Entries taken from a collection:

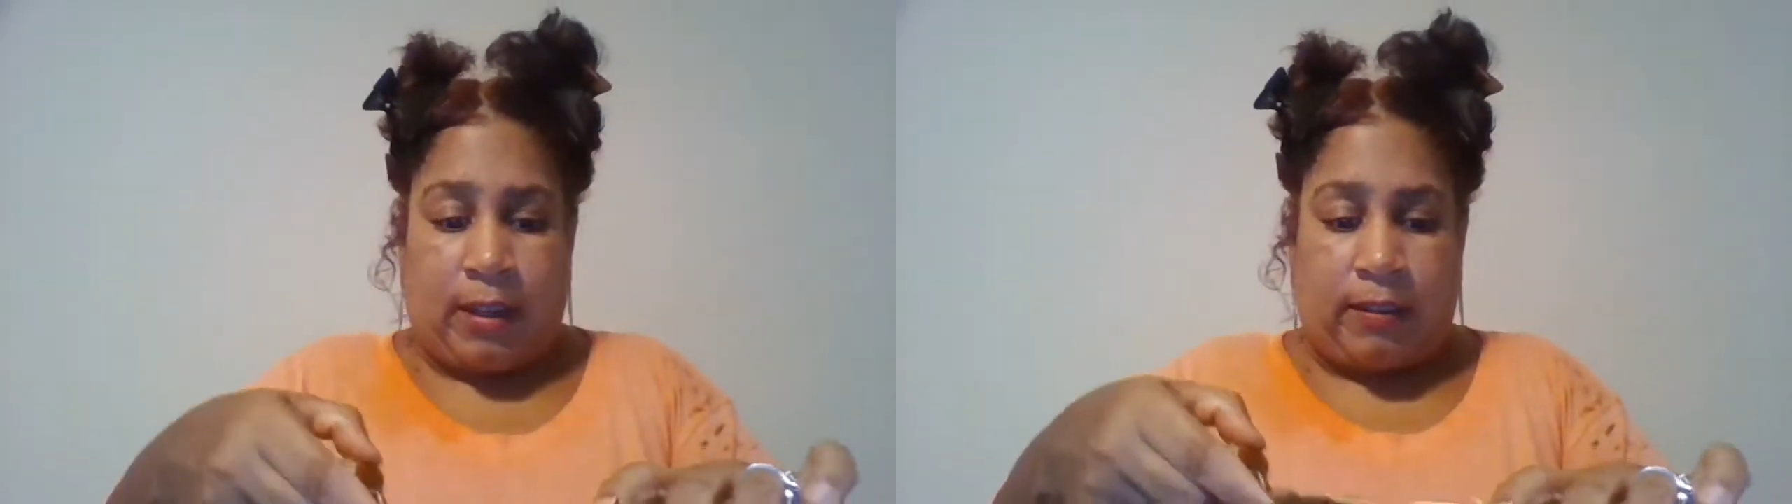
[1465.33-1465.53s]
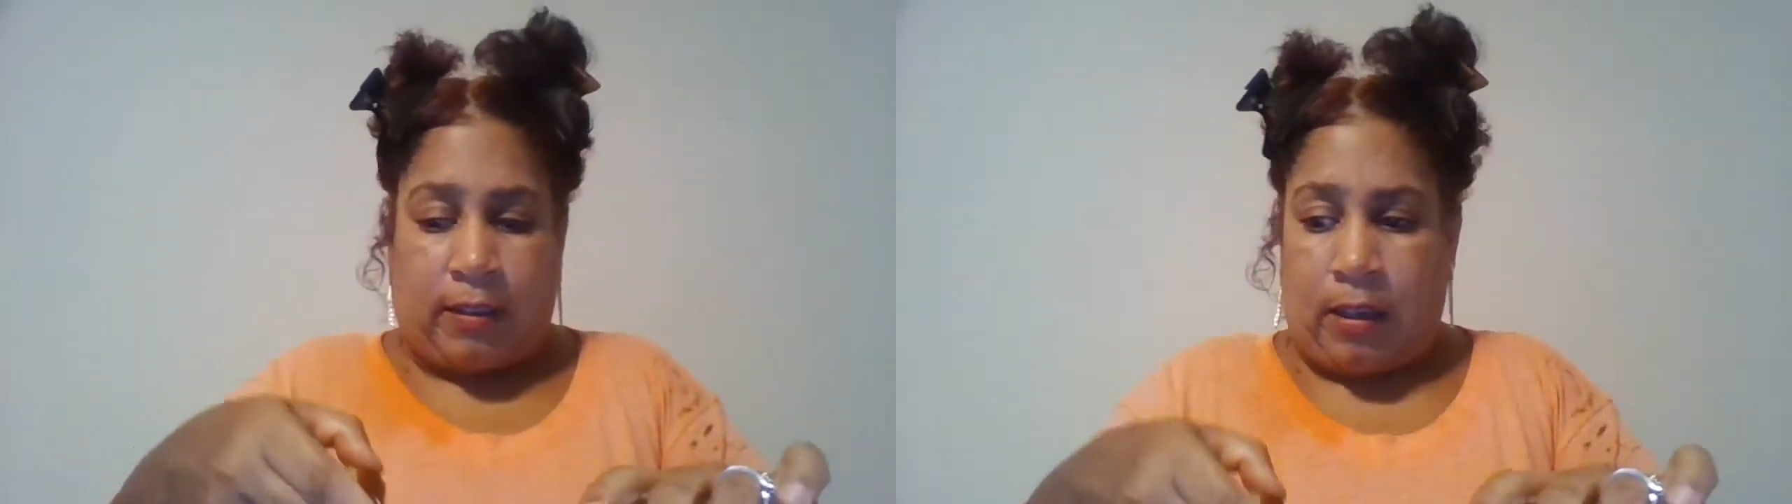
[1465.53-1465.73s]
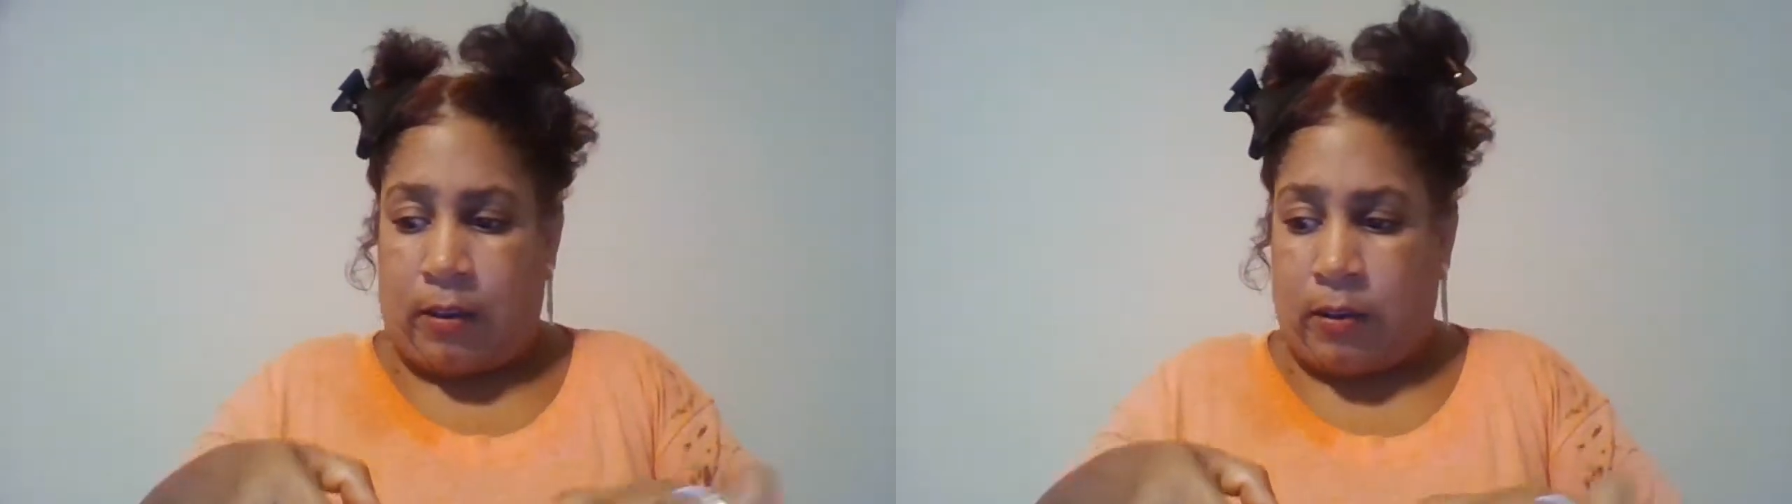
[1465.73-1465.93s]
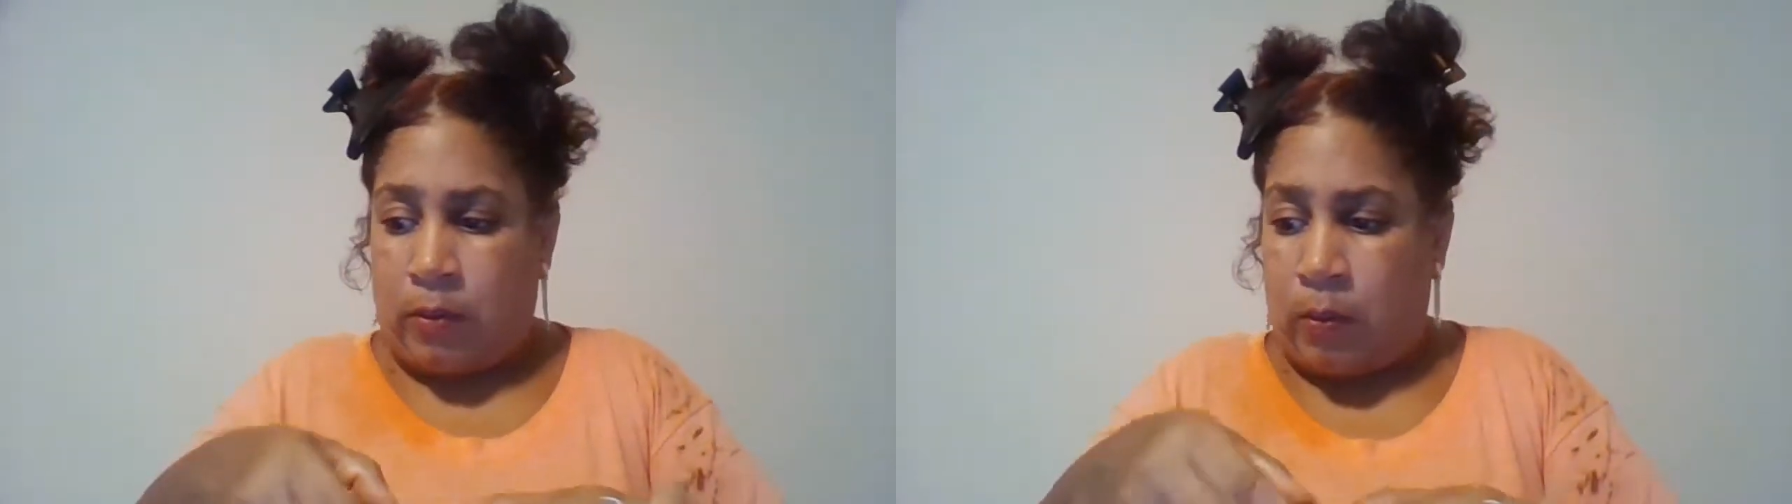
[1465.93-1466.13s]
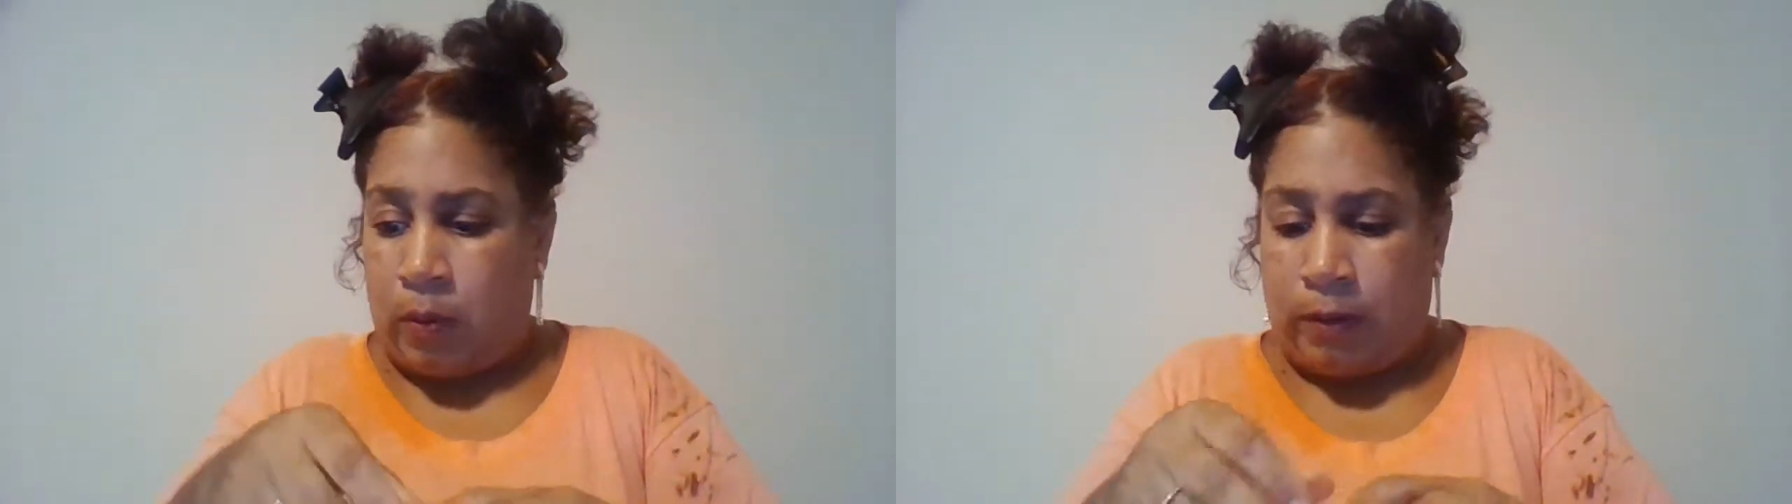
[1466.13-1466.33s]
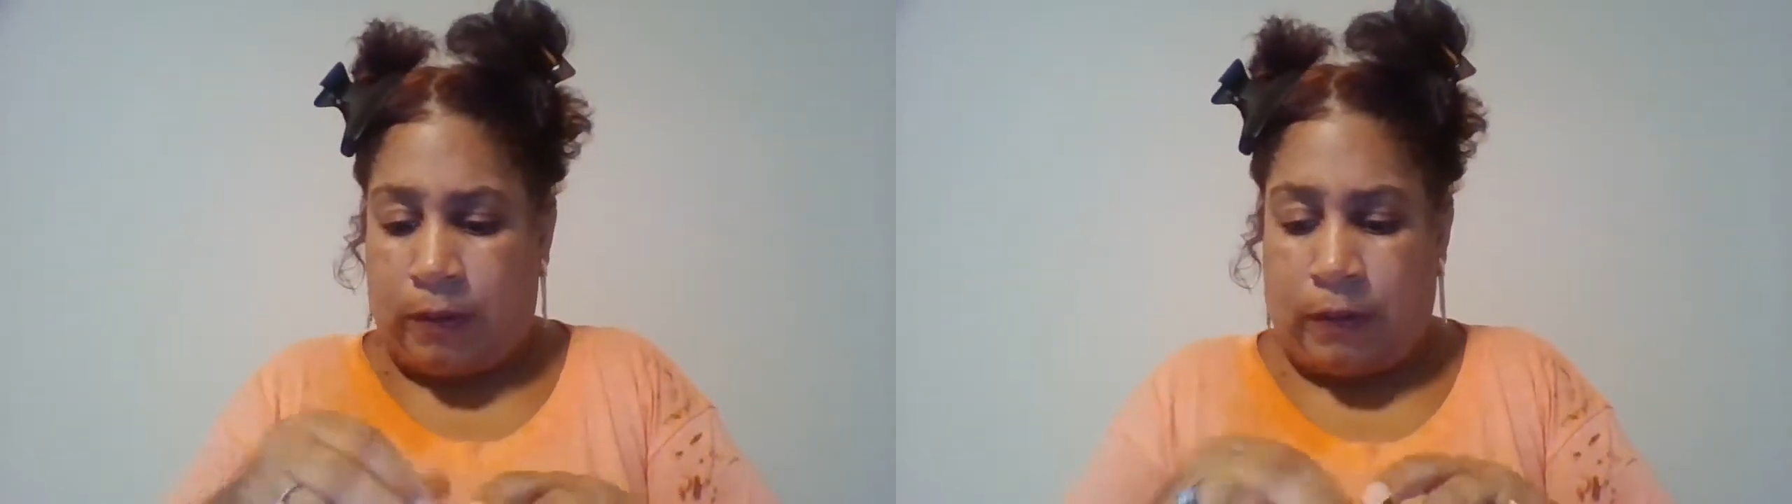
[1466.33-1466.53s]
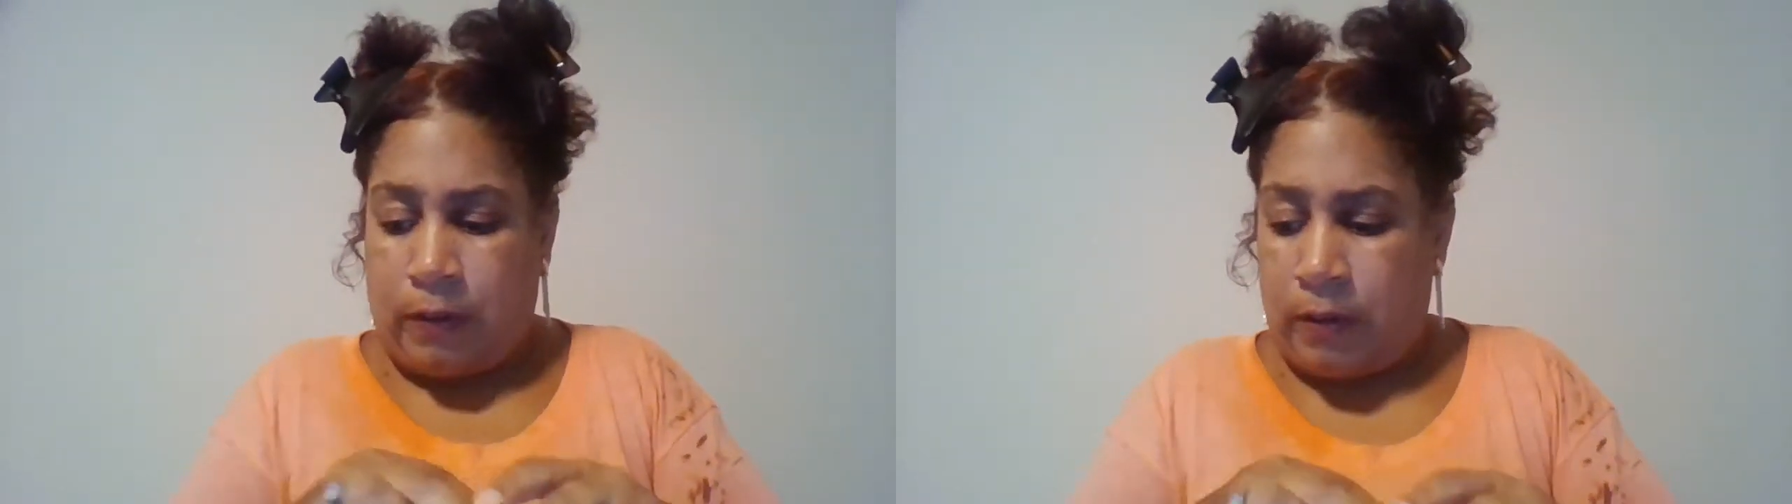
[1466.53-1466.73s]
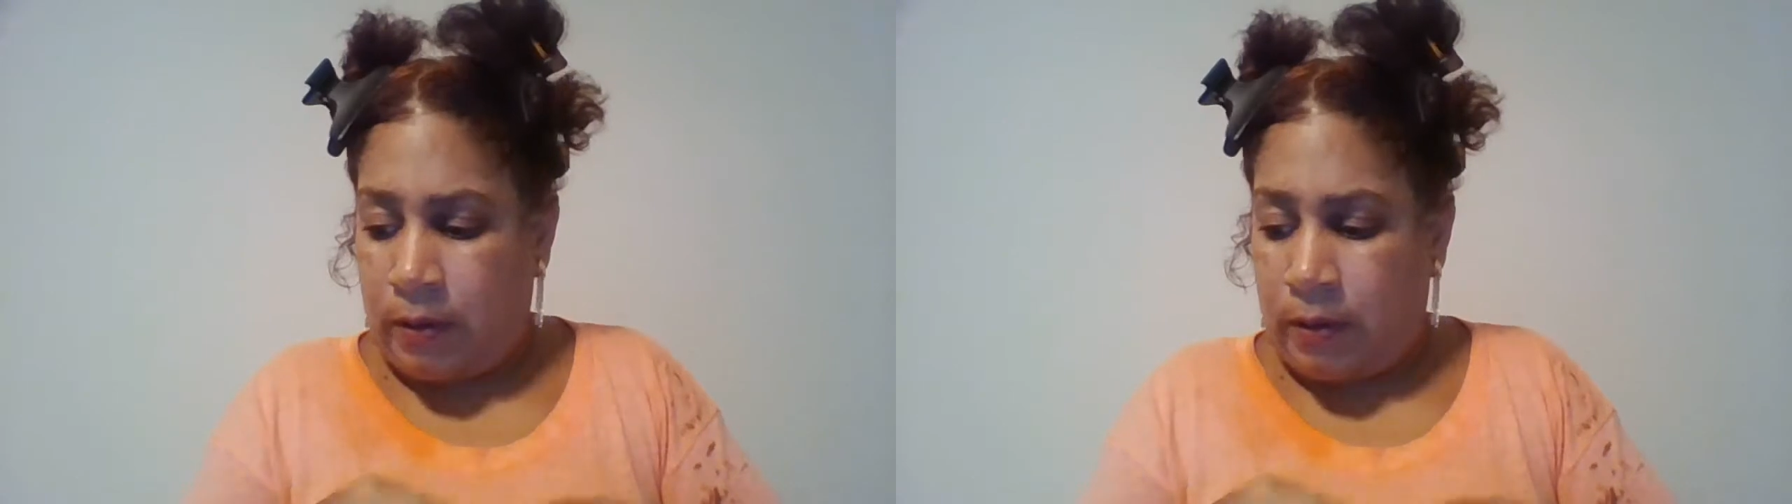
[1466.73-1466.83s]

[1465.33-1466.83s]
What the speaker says: scared with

- Task prompt
The required output is each record above, reproduced exactly, without its pictures.

- Expected answer
[1465.33-1465.53s]
[1465.53-1465.73s]
[1465.73-1465.93s]
[1465.93-1466.13s]
[1466.13-1466.33s]
[1466.33-1466.53s]
[1466.53-1466.73s]
[1466.73-1466.83s]

[1465.33-1466.83s]
What the speaker says: scared with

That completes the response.